I could have sworn someone already made a fully functional MPQ system that supports every MPQ type from Diablo II to StarCraft II (and probably Diablo III soon if not already).
If you want authentic behaviour, they also made a header file that allows you to interact with the WarCraft III libraries to open MPQs in the exact same way as the game does.
Are you talking about StormLib or SMPQ? I am aware of those tools but I want to replace them with my library (StormLib has a very bad code design and no real abstraction). Of course this means more work for me but as I wrote, reading of most files does already work. Furthermore, this library should only support Warcraft III formats for the moment, so I am happy with that.
Are you sure that the tileset constants have to be coupled into the program data?
Are all those dynamic structures really needed for storing data? I am sure simple arrays would be faster and suffice.
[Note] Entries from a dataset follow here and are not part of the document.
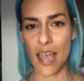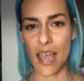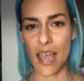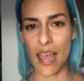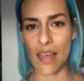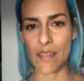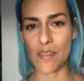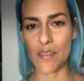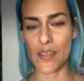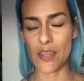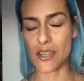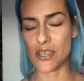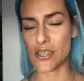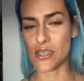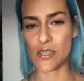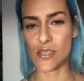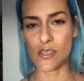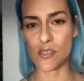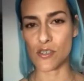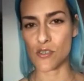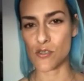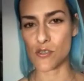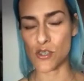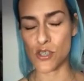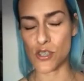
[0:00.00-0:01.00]
and then just
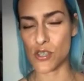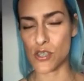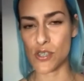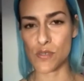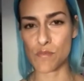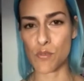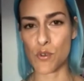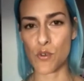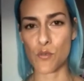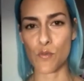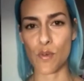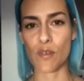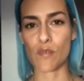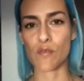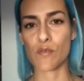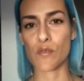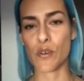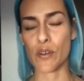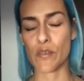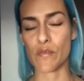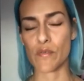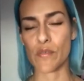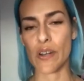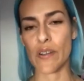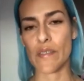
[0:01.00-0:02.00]
put one foot
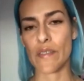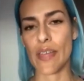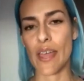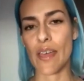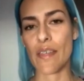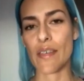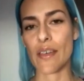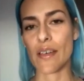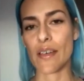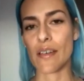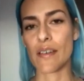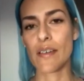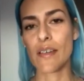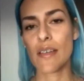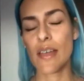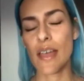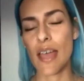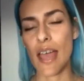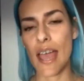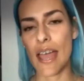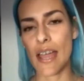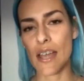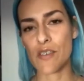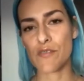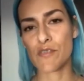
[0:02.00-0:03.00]
in front of the other.
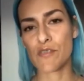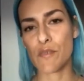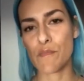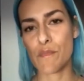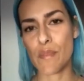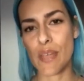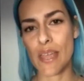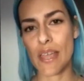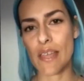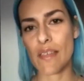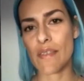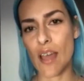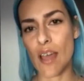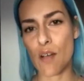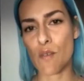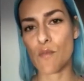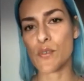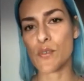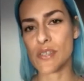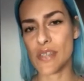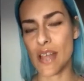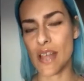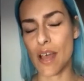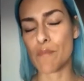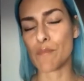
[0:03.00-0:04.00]
And for me, that
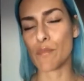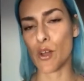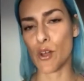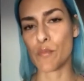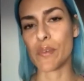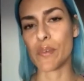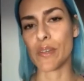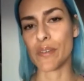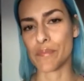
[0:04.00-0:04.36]
was that moment.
I wanted to have an abstract interface for all kinds of tools, so each tool doesn't have to load and write the data in its own way. I know it seems to be a very huge library of classes for each data type but imagine minor tools which only change some parts of an MDX files for example.
Of course it is not as efficient as modifying files directly but I guess in most cases you have to rewrite the file anyway (if you add some structures or their size is being changed).
When writing terrain mesh data, you incorrectly limit the player to 16 tile types and 16 cliff types. There is no limit as long as the number is elements is stored correctly. Obviously only the first 16 can practicly be used due to the nibble sized index but WarCraft III will still load more than 16 (is a valid mesh file). Any such restriction has to be applied at a higher level of program architecture as it is not truely an invalid number.
Yes, you are right. I didn't consider that. It's a minor fix. I just have used my environment and tilepoint classes for fixing some terrain yet.
Map vertices are stored in a structure more complicated than needed which makes iterating through all elements needlessly complicated. I imagine the best solution would be to have an array stored in the natural read/write order and then declare mapping functions that depends on X and Y size. Altering map size would force a rebuild of the array during which some translation algorithms could be used (potentially taking advantage of bulk copy functions).
Hm, most of my other structures are implemented like this (I use vectors if the number is stored). For terrain I thought it would be nice to have a map but maybe I will change this because I've already changed many structures to get a better performance on reading and writing. By now, I prefer this way and mapping the structures if they have to be searched faster (as you suggested, I guess).
@Troll-Brain:
I would like some help in way of contribution (as Dr Super Good already did by writing his post, thank you). If some of you are familiar with C/C++ you can just post reviews or send patches. As you wrote, I only tested it on my Gentoo Linux system, so testing on other operation systems is always appreciated!
Please consider that this was more or less my little hobby project where I improved my C/C++ knowledge, so the design of this library shouldn't be the best but still better than some random C-like source code which is really hard to maintain.
It would be great if I could improve this library with your help so we can maybe have our own World Editor one day with better terraining and pathmapping support etc.